Two separate July 4 confrontations have put two Long Beach street vendors out of work, but residents have stepped in to raise over $50,000 combined to help them bear the financial burden until they can return to selling.
Eliu Ramirez has been selling raspados, esquites and elotes in the Washington neighborhood for 16 years, he said.
He typically sticks to that neighborhood, conversing with neighbors and his usual customers as he weaves along his daily route.
But on July 4, he decided to try to make extra money by setting up near the Belmont Pier during a crowded holiday weekend.
That evening, as the sun was about to set, Ramirez returned from the bathroom to find a man standing next to his cart.
The man claimed to be “the beach’s owner,” Ramirez said, and demanded he leave. Ramirez responded that the beach is a public place, but that if two police officers standing nearby requested he leave, then he would.
The man then stormed off and said he would get someone to make Ramirez move, Ramirez said.
He went back to selling, then the next thing he knew, a different man walked up to him, sucker punched him in his right eye without saying a word, then took off running before police could apprehend him.
The attack left Ramirez with a fractured nose, his right eye completely shut from the swelling and a hefty hospital bill.
He also has a lasting fear of another attack by the same group of men who Ramirez said threaten street vendors and make them pay for permission to sell in certain areas.

That fear has kept him from going out selling again, even in his own neighborhood, since the attack.
His wife organized an online fundraiser to help pay the bills until he can return to selling. As of Friday afternoon, it had raised just over $17,600.

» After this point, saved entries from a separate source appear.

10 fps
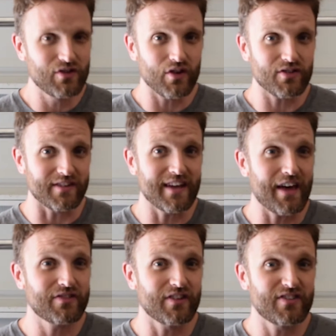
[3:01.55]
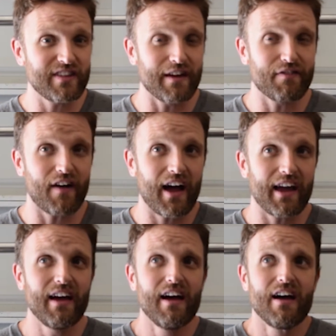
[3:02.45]
just a test to see if
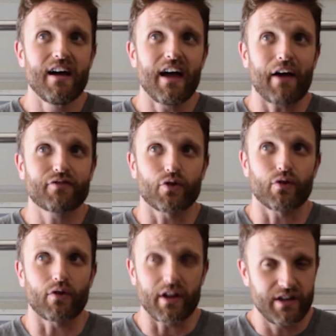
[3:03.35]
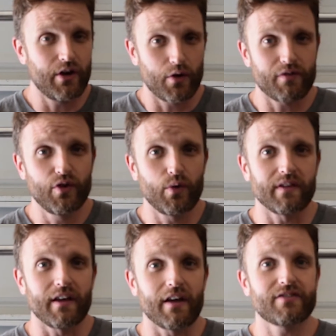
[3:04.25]
after a year of
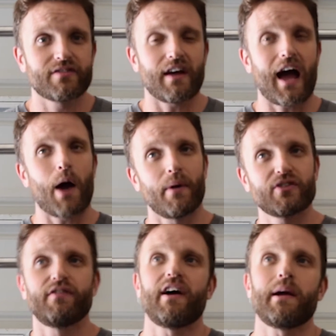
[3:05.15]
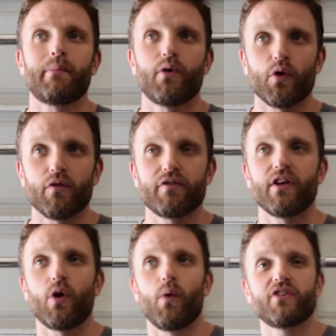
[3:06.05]
doing this, how much have I improved?
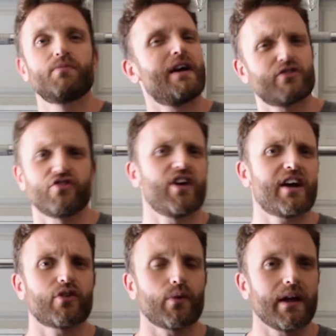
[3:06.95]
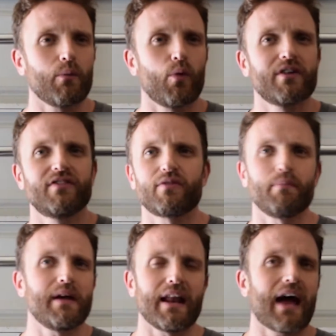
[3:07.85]
What's my trajectory? What does this
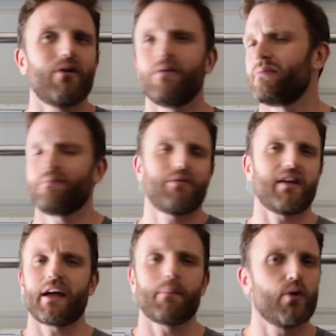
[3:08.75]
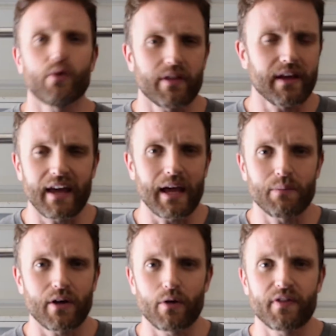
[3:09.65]
mean? I don't think I'm going to the
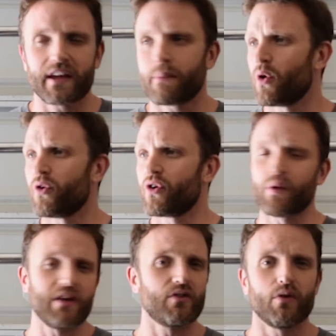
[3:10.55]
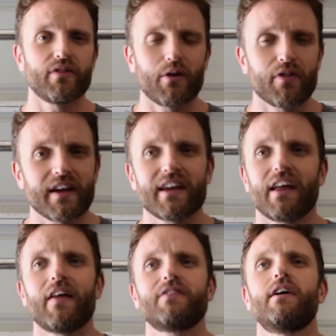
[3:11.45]
games. I don't think I'm going to regionals. I don't think
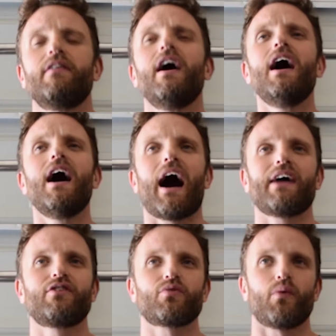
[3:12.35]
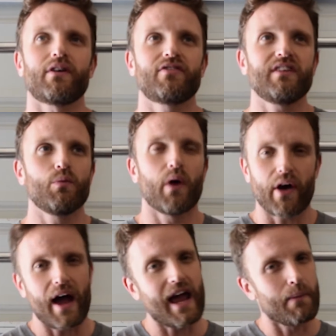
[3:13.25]
any of that stuff. I just want to see
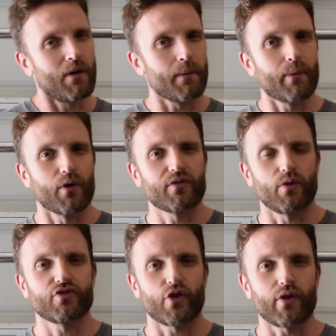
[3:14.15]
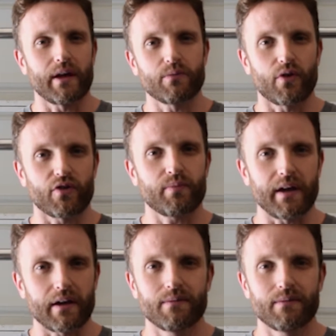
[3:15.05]
where I am on the personal journey, so to speak.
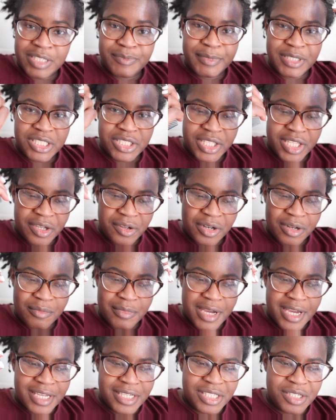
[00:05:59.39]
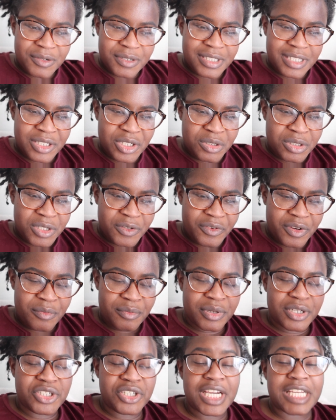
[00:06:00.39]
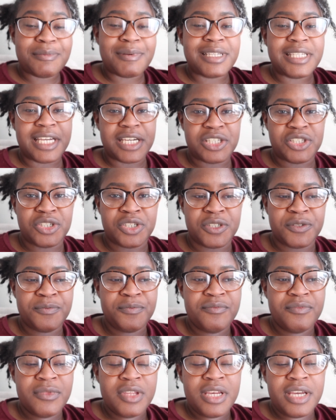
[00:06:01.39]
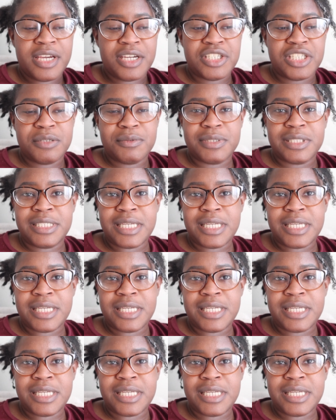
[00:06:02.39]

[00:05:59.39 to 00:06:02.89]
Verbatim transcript: is much thicker than mine so it's a little different but she has my texture and she was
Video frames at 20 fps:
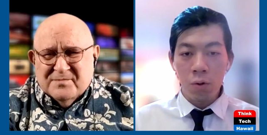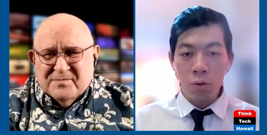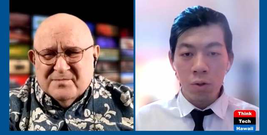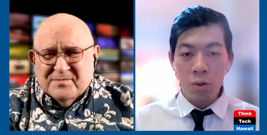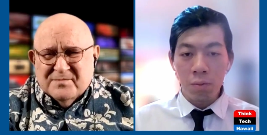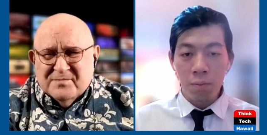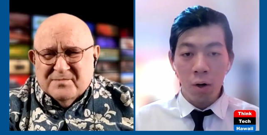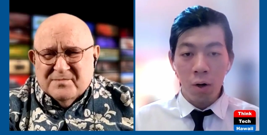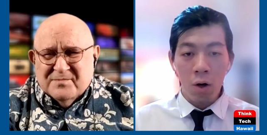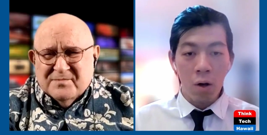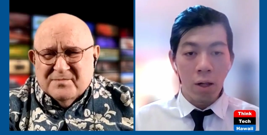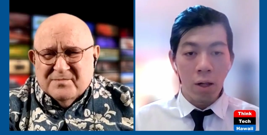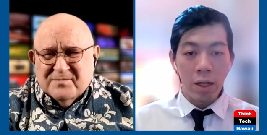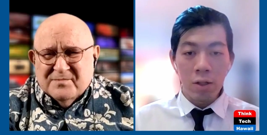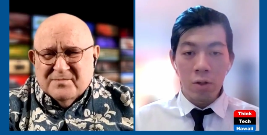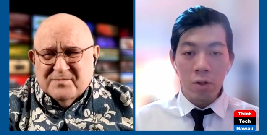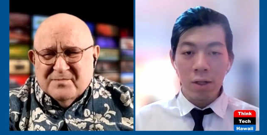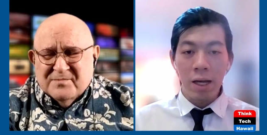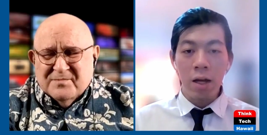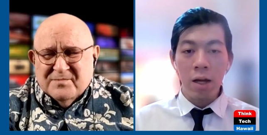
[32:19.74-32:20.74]
Speaker 1: so small and
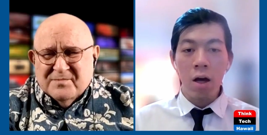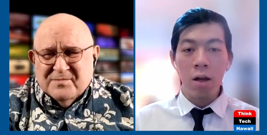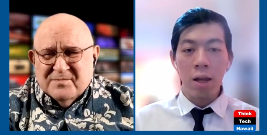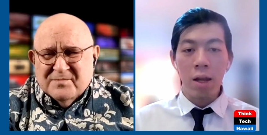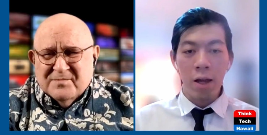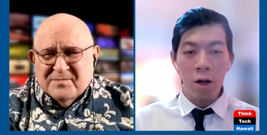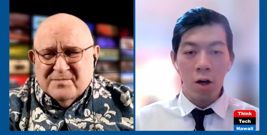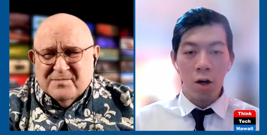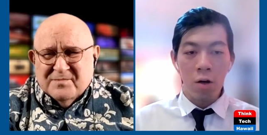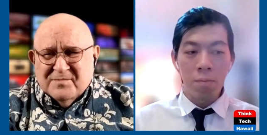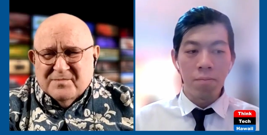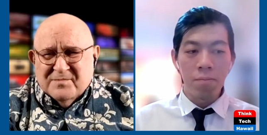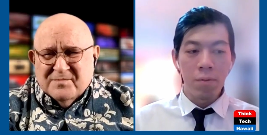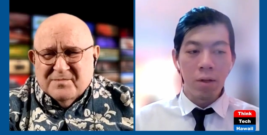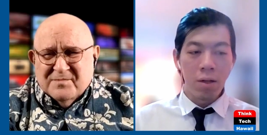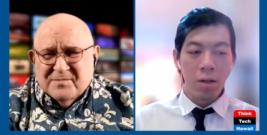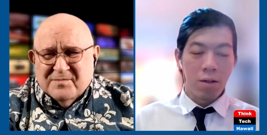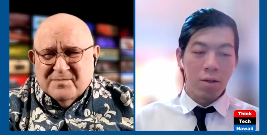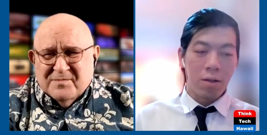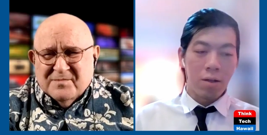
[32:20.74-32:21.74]
you cannot help
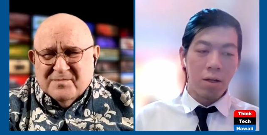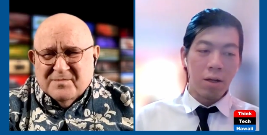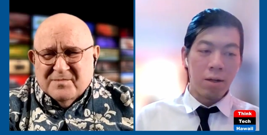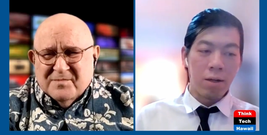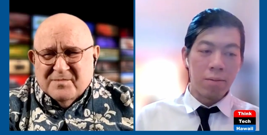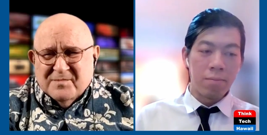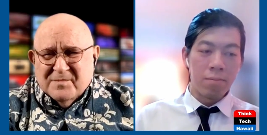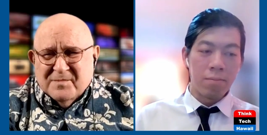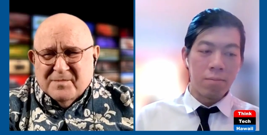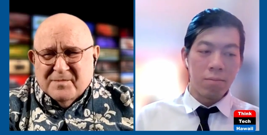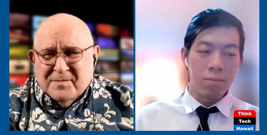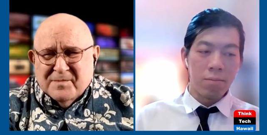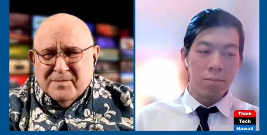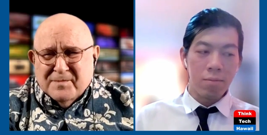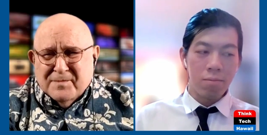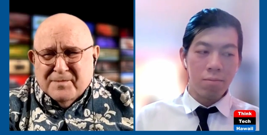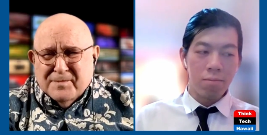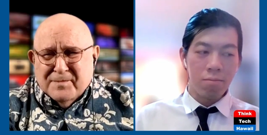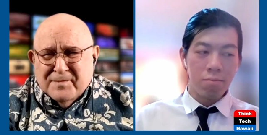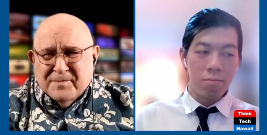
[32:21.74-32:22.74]
um,
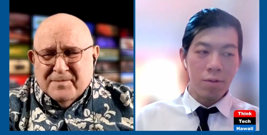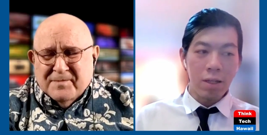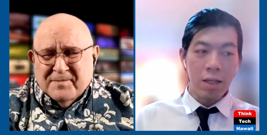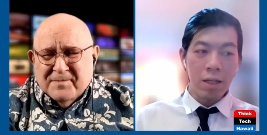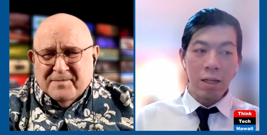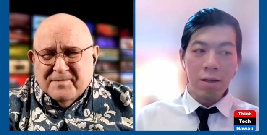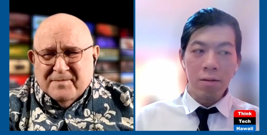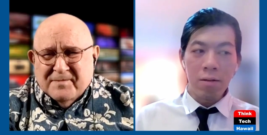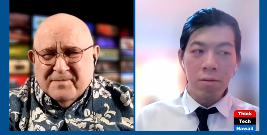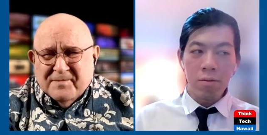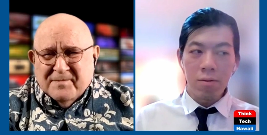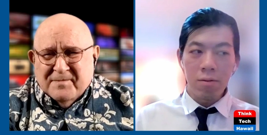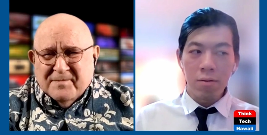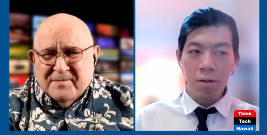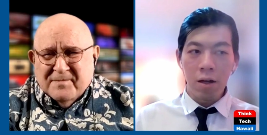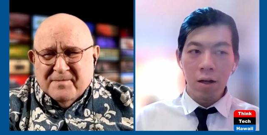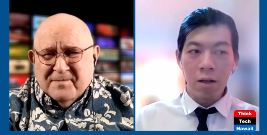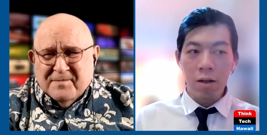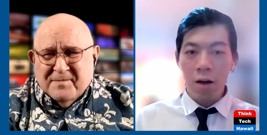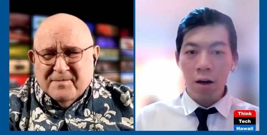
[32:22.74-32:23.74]
in
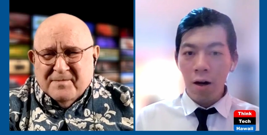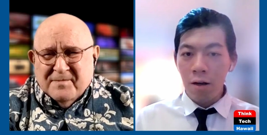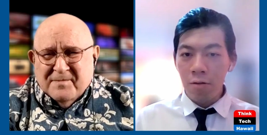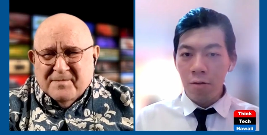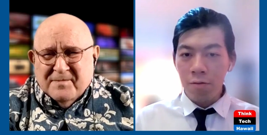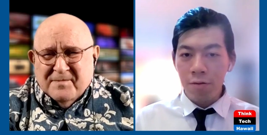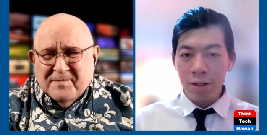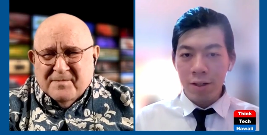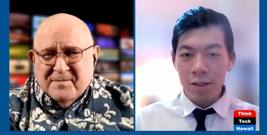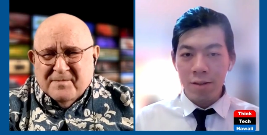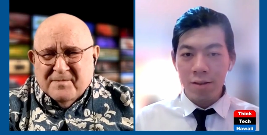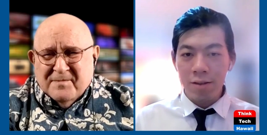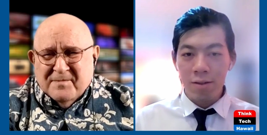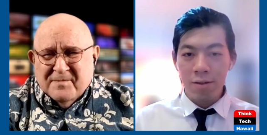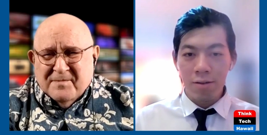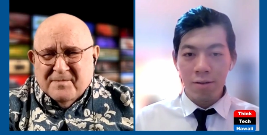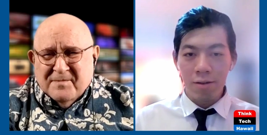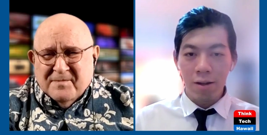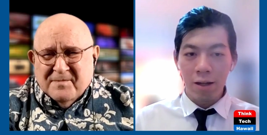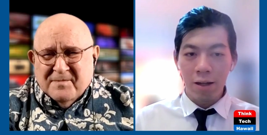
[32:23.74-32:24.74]
a conflict
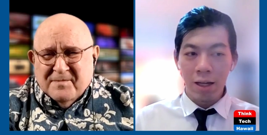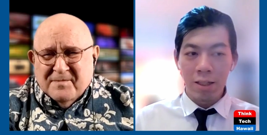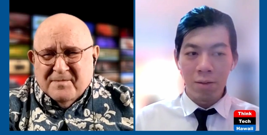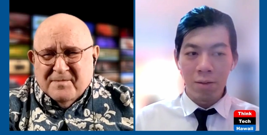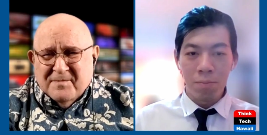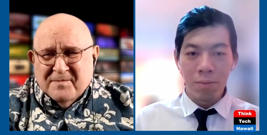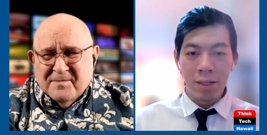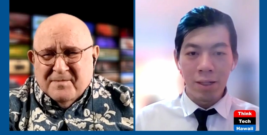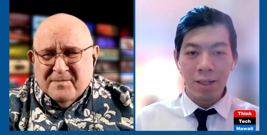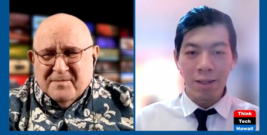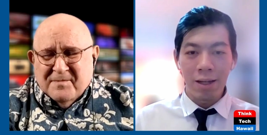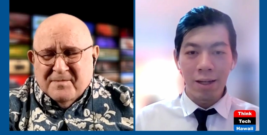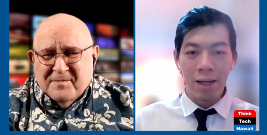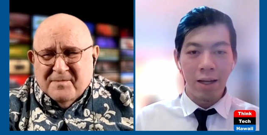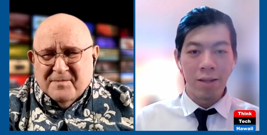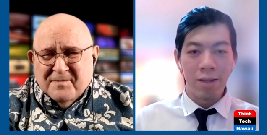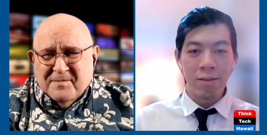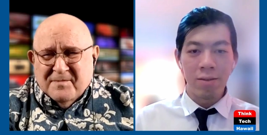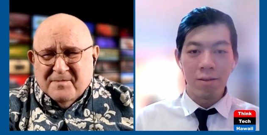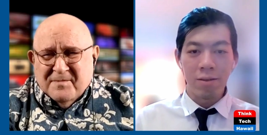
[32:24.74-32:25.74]
as big
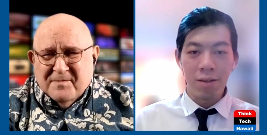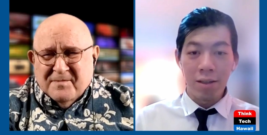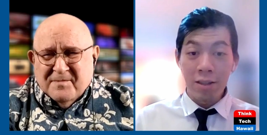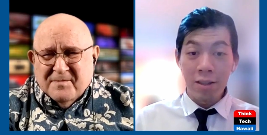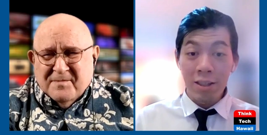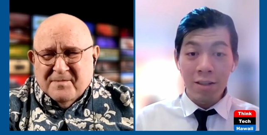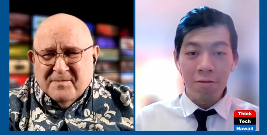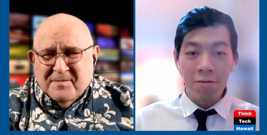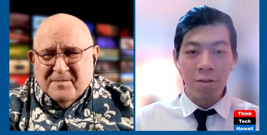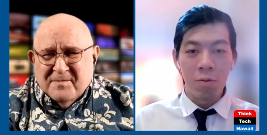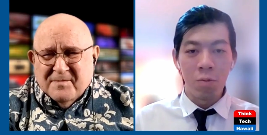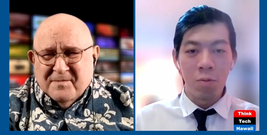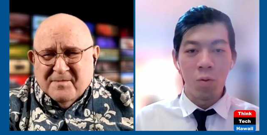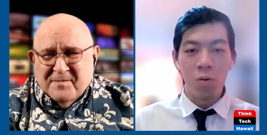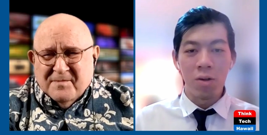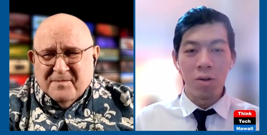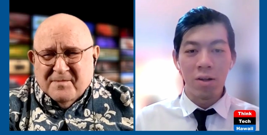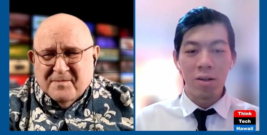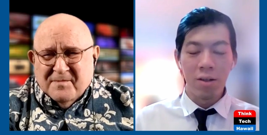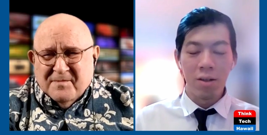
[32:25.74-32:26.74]
as a civil
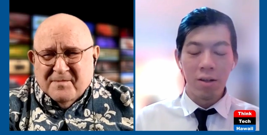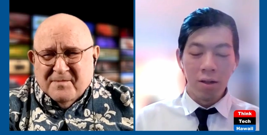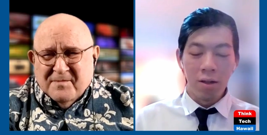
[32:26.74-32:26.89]
war.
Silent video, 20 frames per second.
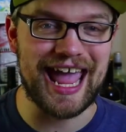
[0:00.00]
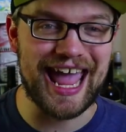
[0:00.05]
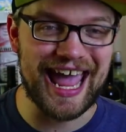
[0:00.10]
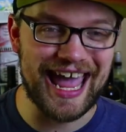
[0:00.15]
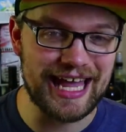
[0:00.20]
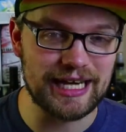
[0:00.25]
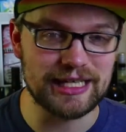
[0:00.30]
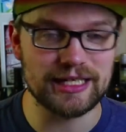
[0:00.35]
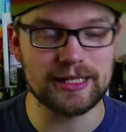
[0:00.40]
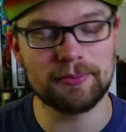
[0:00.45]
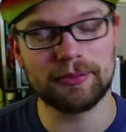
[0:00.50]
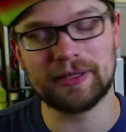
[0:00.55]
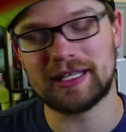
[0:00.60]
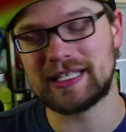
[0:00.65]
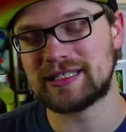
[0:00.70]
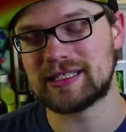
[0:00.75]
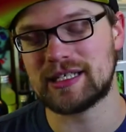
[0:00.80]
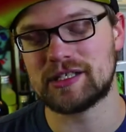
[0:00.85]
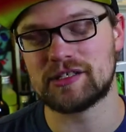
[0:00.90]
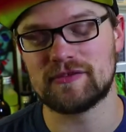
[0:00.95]
and a
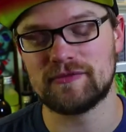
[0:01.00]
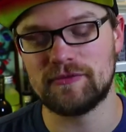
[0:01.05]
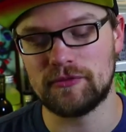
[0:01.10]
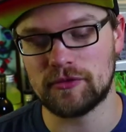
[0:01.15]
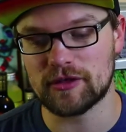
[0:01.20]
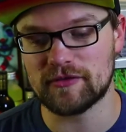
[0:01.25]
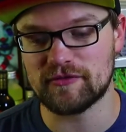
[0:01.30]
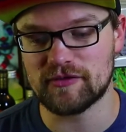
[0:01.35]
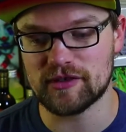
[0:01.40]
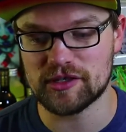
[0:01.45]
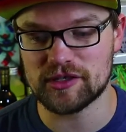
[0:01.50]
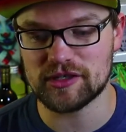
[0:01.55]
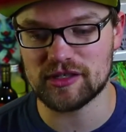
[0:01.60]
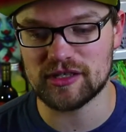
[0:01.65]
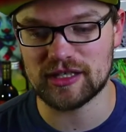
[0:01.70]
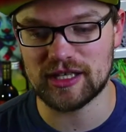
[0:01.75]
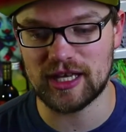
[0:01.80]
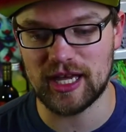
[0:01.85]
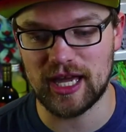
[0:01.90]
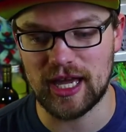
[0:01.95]
PlayStation 4
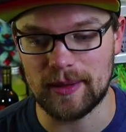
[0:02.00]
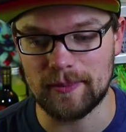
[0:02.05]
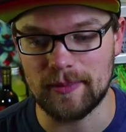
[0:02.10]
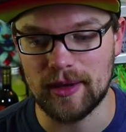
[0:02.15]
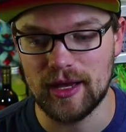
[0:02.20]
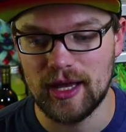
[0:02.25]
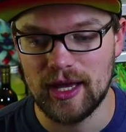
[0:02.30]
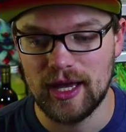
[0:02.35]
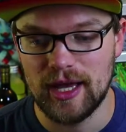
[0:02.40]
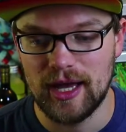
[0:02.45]
version of the game.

Ramirez said he has held various cooking jobs in restaurants since moving to Long Beach from Mexico more than two decades ago, but selling as a street vendor has been the best way to pay the bills.
It’s also a great way to connect with neighbors. He likes cutting the neighborhood children a break if they’re a dollar short for a snack or giving out a free soda on a hot summer day.
As of Friday afternoon, police said they had not arrested Ramirez’s attacker.
Another vendor put out of work
Another street vendor who Ramirez knows, Pedro, had his ice cream tricycle damaged by a driver on July 4.
The incident, captured on video that quickly spread across social media, showed a Mercedes-Benz driver strike Pedro’s tricycle in a crosswalk near Shoreline Village.
In the video, Pedro walks away from the tricycle to get video of the car’s temporary license plate, but the driver reverses and drives a short distance away.
In an online fundraiser, Pedro’s sister Edith wrote that the driver “immediately fled,” leaving the tricycle “completely destroyed” and Pedro unable to speak up to advocate for himself in the aftermath because he is deaf and non-verbal.
The tricycle represented “his entire livelihood, his passion and his independence,” she wrote.
Andrea Moran, a Long Beach police spokesperson, said the driver did not flee but remained at the scene, and officers helped the driver exchange insurance information with Pedro.
As of Friday afternoon, the fundraiser to get Pedro a new cart had raised more than $41,600.